#### Exercise goal:
Leave every picture behind and copy the rest of the entries below exactly.

....

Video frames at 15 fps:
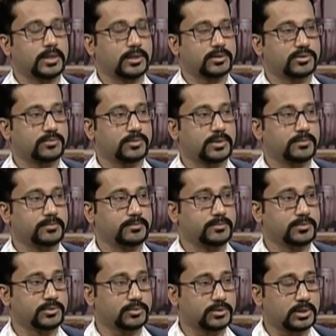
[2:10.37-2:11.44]
এক সময়
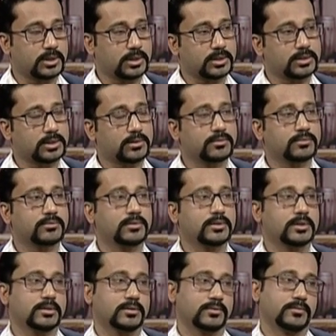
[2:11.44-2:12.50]
জটিল আকার ধারণ
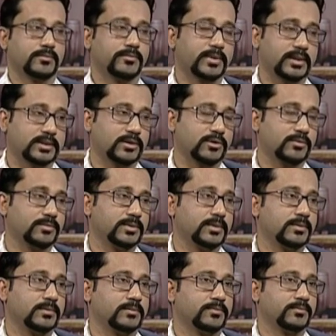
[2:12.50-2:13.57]
করলে ব্যথা হবে
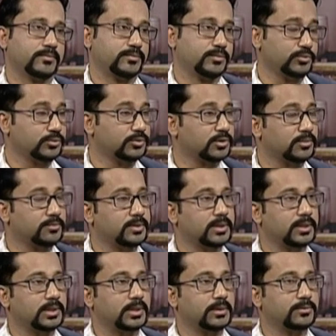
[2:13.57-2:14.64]
পুজ হবে
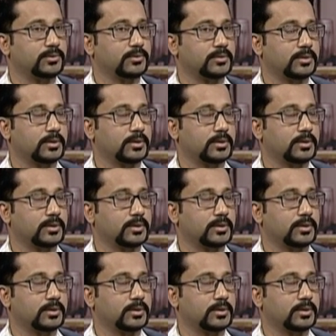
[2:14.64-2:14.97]
এবং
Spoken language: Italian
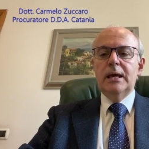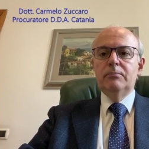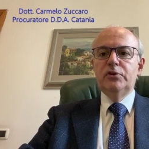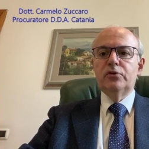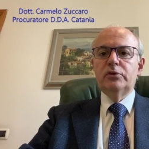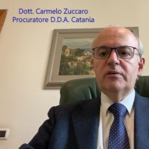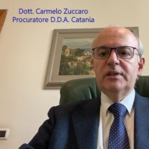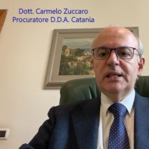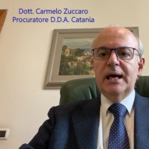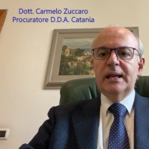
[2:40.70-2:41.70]
e bisogna
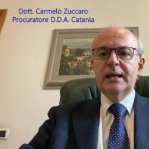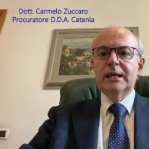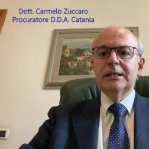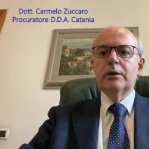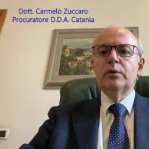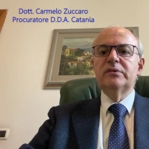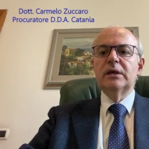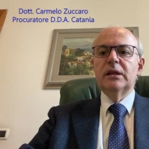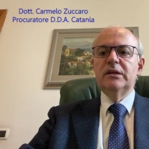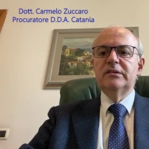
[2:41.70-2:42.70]
evitare che da
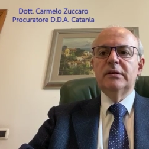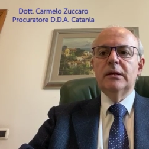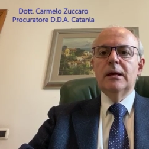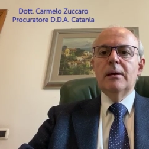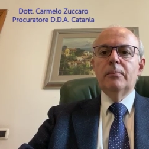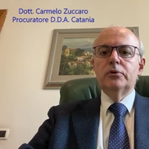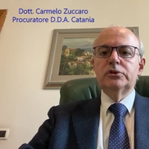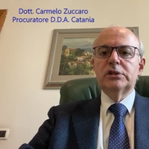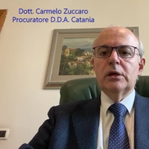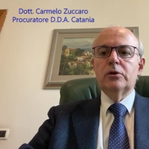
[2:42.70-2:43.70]
questa crisi
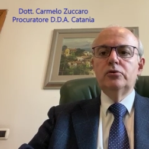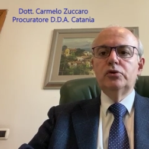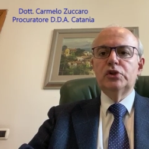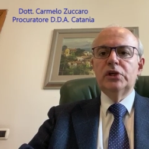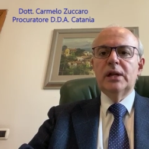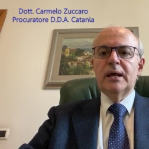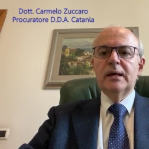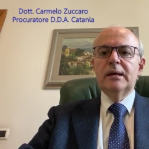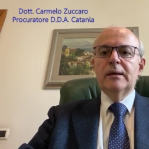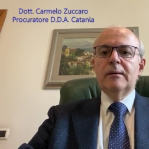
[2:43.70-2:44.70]
possa riuscire
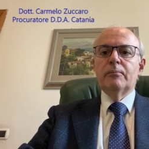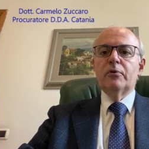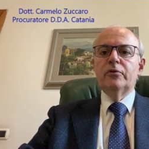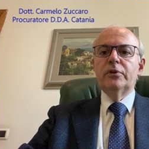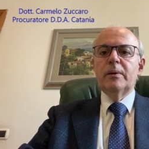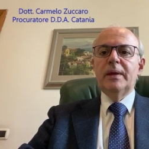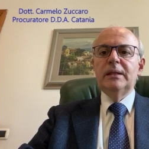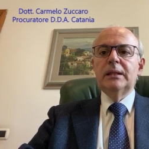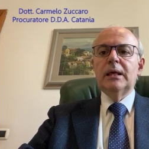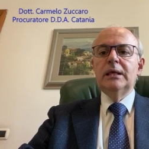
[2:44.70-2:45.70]
a
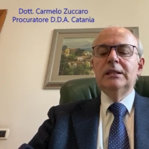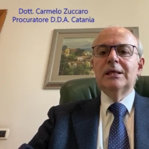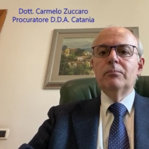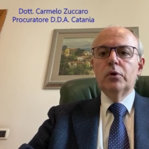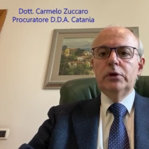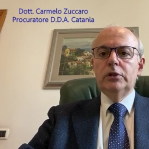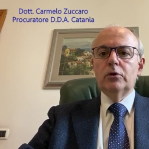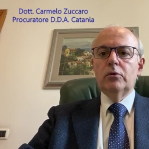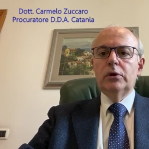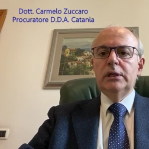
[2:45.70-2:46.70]
profondamente
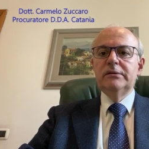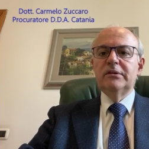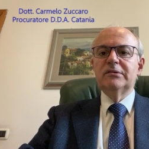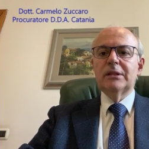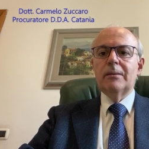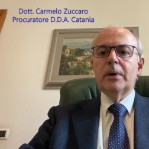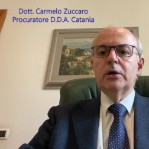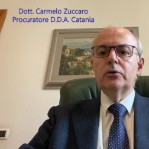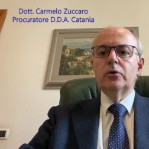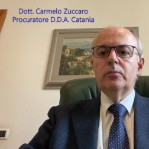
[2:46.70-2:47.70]
indebolito il sistema
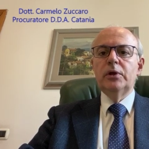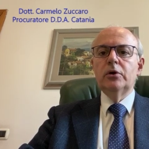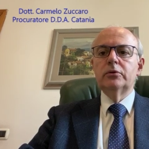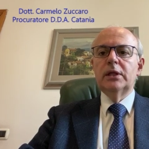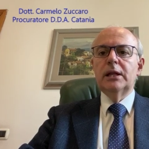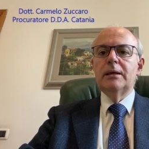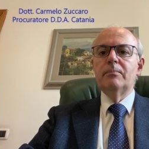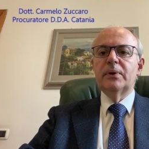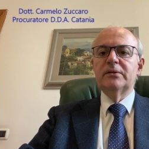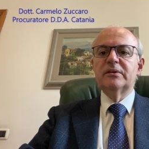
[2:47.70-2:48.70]
economico delle
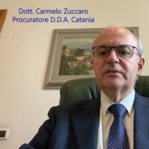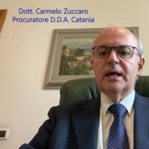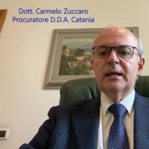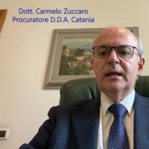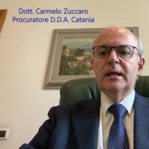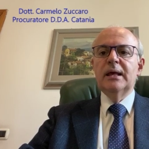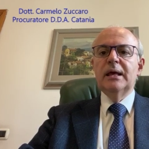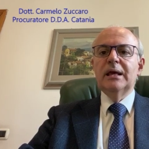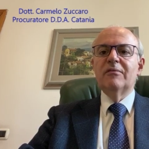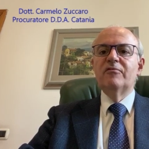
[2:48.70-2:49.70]
imprese sane
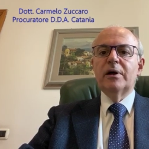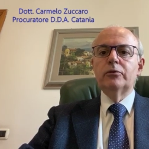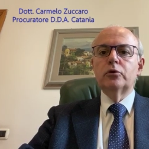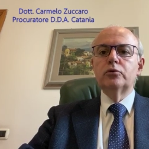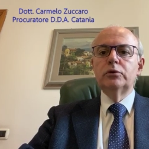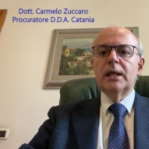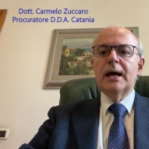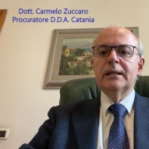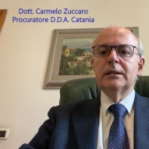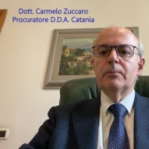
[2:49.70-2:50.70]
che vanno
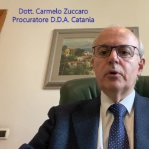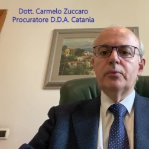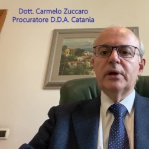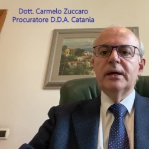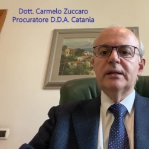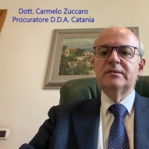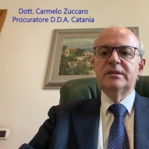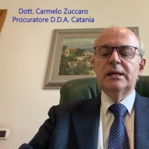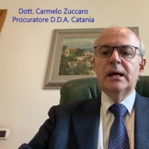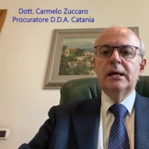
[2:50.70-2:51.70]
tutelate proprio a
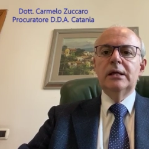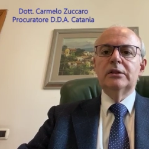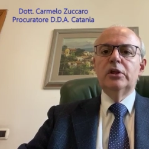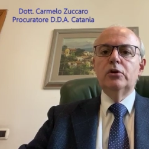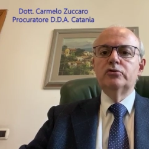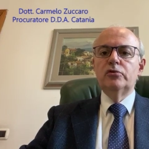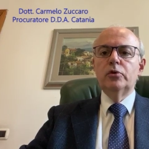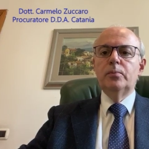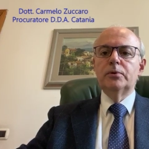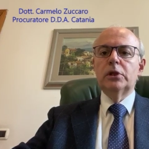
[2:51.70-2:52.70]
garanzia dello
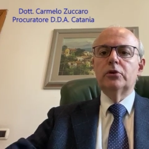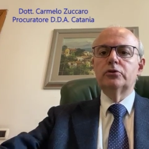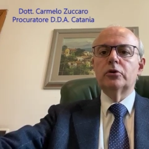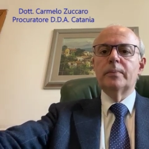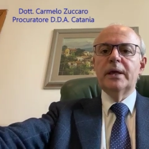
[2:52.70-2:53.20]
sviluppo del nostro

....

#### Result for this task:
Video frames at 15 fps:
[2:10.37-2:11.44]
এক সময়
[2:11.44-2:12.50]
জটিল আকার ধারণ
[2:12.50-2:13.57]
করলে ব্যথা হবে
[2:13.57-2:14.64]
পুজ হবে
[2:14.64-2:14.97]
এবং
Spoken language: Italian
[2:40.70-2:41.70]
e bisogna
[2:41.70-2:42.70]
evitare che da
[2:42.70-2:43.70]
questa crisi
[2:43.70-2:44.70]
possa riuscire
[2:44.70-2:45.70]
a
[2:45.70-2:46.70]
profondamente
[2:46.70-2:47.70]
indebolito il sistema
[2:47.70-2:48.70]
economico delle
[2:48.70-2:49.70]
imprese sane
[2:49.70-2:50.70]
che vanno
[2:50.70-2:51.70]
tutelate proprio a
[2:51.70-2:52.70]
garanzia dello
[2:52.70-2:53.20]
sviluppo del nostro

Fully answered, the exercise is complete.